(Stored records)
--
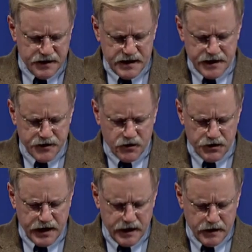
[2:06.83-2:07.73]
technical
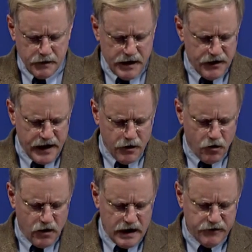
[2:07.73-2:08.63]
data about
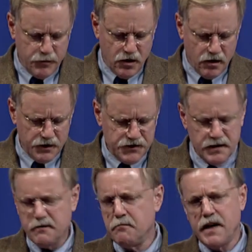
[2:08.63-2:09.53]
aircraft parts. It
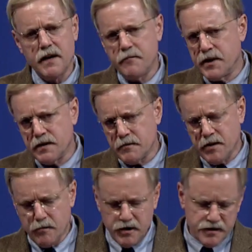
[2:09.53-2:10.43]
may have been in the
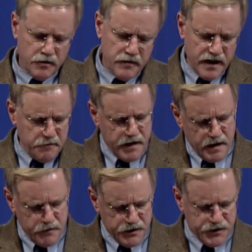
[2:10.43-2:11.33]
public domain, may have
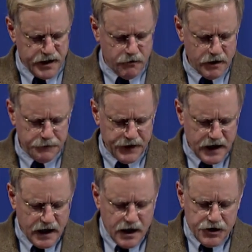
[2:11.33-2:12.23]
been secret.
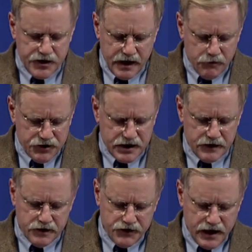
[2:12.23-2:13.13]
Chambers said
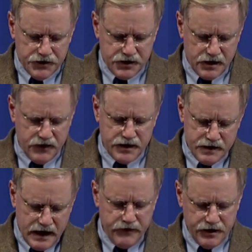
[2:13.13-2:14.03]
that these
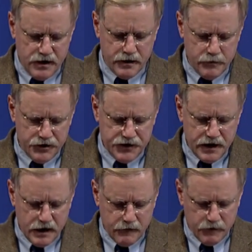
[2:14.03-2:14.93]
Navy documents he
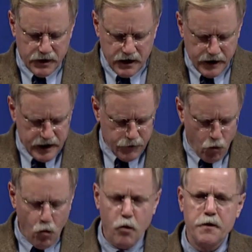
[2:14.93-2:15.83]
got from a guy named
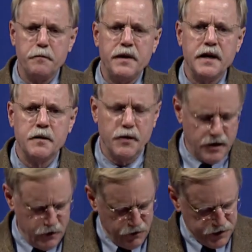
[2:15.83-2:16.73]
Ward Pigman,
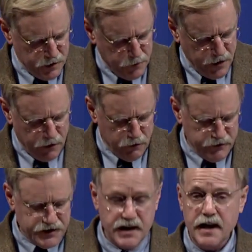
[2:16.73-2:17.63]
who was in the Bureau of
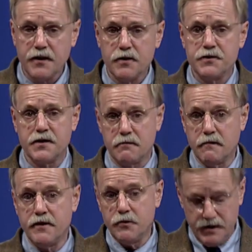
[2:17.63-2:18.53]
Standards and
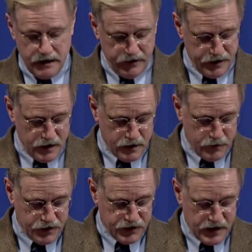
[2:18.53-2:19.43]
reviewed Navy
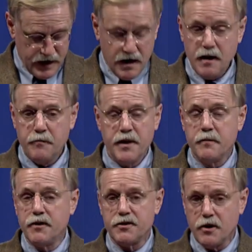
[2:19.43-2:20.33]
documents.
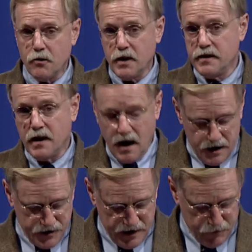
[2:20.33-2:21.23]
Pigman totally denied
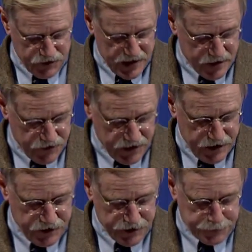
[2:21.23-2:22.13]
Chambers'
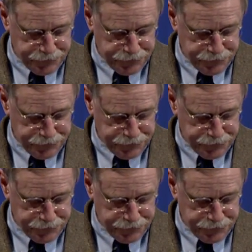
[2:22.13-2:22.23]
accusations.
--
What is needed is a word-for-word restatement of the lines from the one holding "[2:11.33-2:12.23]" to the final line of the data above, inclusive, without any pictures.

→ Result:
[2:11.33-2:12.23]
been secret.
[2:12.23-2:13.13]
Chambers said
[2:13.13-2:14.03]
that these
[2:14.03-2:14.93]
Navy documents he
[2:14.93-2:15.83]
got from a guy named
[2:15.83-2:16.73]
Ward Pigman,
[2:16.73-2:17.63]
who was in the Bureau of
[2:17.63-2:18.53]
Standards and
[2:18.53-2:19.43]
reviewed Navy
[2:19.43-2:20.33]
documents.
[2:20.33-2:21.23]
Pigman totally denied
[2:21.23-2:22.13]
Chambers'
[2:22.13-2:22.23]
accusations.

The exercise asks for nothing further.